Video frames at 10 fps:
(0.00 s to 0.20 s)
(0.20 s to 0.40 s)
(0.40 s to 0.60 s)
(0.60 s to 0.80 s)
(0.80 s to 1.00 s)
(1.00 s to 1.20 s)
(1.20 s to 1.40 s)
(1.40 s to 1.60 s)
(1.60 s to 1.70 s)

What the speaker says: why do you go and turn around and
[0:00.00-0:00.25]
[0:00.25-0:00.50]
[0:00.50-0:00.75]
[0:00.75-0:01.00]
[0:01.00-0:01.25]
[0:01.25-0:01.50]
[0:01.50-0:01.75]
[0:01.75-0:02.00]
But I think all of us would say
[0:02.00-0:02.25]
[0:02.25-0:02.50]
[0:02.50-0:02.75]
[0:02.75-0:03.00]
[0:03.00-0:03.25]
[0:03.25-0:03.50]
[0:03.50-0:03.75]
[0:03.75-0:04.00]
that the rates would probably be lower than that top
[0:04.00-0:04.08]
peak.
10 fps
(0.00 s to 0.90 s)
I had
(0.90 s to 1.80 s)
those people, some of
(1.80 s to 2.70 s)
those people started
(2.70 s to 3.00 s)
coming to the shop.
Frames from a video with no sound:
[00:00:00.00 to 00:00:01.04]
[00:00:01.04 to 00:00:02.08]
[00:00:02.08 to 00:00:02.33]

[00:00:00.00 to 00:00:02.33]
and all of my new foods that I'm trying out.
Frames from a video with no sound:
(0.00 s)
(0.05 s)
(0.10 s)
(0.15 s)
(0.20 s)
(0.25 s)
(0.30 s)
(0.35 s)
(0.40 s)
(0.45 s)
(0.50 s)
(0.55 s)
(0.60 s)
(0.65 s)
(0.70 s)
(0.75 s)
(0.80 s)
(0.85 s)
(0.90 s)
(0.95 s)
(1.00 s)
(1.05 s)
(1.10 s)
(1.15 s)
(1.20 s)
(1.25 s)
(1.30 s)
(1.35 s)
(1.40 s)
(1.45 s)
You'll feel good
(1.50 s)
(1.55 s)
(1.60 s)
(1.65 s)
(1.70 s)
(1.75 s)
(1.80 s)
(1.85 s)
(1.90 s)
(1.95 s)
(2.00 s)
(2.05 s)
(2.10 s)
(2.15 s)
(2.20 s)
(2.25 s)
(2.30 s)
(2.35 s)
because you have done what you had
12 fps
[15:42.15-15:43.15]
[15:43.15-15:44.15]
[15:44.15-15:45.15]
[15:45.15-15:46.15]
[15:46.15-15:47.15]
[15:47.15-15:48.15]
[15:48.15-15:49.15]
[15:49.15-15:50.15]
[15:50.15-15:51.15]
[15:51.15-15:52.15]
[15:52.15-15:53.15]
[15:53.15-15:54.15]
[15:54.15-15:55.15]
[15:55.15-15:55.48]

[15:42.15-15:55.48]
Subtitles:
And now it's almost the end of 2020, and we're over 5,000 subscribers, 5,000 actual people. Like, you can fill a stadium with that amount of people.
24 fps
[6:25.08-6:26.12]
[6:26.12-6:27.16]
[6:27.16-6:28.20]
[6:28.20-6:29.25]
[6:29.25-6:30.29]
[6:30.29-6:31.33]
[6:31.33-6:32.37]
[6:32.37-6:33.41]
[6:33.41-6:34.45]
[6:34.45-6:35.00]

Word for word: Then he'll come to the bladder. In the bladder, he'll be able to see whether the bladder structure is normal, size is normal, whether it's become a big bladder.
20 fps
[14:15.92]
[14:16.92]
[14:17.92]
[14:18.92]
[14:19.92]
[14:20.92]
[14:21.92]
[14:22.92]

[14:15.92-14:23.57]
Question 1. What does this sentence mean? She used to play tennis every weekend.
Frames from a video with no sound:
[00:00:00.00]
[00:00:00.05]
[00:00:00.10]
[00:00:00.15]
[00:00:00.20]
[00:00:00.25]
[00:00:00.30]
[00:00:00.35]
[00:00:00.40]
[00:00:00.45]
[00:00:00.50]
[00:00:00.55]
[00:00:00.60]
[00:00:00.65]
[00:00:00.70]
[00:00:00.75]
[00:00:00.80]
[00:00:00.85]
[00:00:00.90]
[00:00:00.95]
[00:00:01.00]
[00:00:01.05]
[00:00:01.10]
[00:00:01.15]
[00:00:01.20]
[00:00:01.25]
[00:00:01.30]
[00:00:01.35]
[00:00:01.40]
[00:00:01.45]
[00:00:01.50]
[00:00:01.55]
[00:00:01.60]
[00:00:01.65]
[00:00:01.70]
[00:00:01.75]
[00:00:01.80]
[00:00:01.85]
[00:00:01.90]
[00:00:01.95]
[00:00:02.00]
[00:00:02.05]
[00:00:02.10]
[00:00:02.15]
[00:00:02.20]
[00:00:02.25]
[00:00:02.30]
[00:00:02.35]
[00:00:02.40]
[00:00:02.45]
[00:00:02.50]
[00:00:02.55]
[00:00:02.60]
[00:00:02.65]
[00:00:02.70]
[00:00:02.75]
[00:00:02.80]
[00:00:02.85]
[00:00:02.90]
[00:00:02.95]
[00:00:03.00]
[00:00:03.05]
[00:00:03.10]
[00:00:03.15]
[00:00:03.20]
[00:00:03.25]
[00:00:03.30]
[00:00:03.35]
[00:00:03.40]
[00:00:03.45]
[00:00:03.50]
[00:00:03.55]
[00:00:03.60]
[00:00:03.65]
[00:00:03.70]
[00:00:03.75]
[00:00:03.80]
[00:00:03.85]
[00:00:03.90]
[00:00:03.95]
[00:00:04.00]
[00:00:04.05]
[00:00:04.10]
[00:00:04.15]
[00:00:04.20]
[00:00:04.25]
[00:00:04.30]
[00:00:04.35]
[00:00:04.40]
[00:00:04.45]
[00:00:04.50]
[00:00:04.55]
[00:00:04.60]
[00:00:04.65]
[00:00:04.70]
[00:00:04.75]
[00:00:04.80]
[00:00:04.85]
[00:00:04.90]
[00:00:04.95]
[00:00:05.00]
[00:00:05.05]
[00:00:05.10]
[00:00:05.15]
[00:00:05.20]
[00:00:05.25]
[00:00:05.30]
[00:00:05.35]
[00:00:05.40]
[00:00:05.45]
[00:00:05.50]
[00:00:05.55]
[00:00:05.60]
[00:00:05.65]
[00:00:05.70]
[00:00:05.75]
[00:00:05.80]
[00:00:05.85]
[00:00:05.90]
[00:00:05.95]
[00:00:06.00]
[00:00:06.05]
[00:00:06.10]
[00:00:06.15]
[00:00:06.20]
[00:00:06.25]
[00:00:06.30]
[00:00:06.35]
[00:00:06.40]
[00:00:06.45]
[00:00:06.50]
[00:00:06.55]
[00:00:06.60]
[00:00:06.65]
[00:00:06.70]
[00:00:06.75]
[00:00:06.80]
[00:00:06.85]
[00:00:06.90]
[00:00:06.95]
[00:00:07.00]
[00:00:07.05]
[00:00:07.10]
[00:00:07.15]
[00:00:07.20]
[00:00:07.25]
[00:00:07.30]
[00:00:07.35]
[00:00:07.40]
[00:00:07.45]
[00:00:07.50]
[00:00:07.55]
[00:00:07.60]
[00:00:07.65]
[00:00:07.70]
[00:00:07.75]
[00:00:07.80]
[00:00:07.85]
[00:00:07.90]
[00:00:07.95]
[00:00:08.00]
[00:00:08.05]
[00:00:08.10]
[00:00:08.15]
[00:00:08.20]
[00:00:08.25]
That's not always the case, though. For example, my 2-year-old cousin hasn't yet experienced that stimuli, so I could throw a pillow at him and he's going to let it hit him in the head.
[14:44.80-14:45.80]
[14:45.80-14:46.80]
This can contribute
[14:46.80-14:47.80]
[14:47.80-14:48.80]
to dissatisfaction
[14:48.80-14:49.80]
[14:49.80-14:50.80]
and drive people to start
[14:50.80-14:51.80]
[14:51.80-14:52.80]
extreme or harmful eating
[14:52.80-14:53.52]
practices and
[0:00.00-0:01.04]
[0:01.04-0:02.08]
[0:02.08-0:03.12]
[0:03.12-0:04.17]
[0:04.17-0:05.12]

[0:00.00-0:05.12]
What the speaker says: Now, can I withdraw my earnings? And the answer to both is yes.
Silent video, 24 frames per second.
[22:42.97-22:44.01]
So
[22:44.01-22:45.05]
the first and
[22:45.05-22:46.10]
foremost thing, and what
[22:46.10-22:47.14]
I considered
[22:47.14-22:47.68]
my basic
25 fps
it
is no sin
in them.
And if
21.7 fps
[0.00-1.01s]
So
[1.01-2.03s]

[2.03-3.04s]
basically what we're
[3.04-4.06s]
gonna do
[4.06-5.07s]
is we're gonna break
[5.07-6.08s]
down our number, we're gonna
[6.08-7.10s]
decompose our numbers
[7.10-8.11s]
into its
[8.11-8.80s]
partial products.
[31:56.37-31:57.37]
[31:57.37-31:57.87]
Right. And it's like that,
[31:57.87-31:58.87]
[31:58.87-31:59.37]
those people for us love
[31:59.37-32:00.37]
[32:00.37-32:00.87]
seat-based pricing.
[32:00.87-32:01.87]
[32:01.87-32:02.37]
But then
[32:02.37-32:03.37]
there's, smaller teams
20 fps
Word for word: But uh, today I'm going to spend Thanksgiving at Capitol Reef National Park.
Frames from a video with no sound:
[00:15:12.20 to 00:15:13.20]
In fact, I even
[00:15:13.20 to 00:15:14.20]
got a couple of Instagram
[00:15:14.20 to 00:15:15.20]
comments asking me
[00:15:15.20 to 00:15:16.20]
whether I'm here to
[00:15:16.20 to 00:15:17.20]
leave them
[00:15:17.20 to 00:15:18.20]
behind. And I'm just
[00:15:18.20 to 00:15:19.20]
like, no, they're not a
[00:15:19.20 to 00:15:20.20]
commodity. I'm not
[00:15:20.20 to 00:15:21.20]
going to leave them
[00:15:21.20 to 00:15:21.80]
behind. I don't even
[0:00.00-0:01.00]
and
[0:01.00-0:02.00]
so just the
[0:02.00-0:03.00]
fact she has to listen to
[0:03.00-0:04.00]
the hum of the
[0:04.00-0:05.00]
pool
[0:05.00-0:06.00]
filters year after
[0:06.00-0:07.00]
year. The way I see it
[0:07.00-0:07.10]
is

========

__Task requirements__. Report all lines of the data that include the word "says".

__Solution to the exercise__.
What the speaker says: why do you go and turn around and
What the speaker says: Now, can I withdraw my earnings? And the answer to both is yes.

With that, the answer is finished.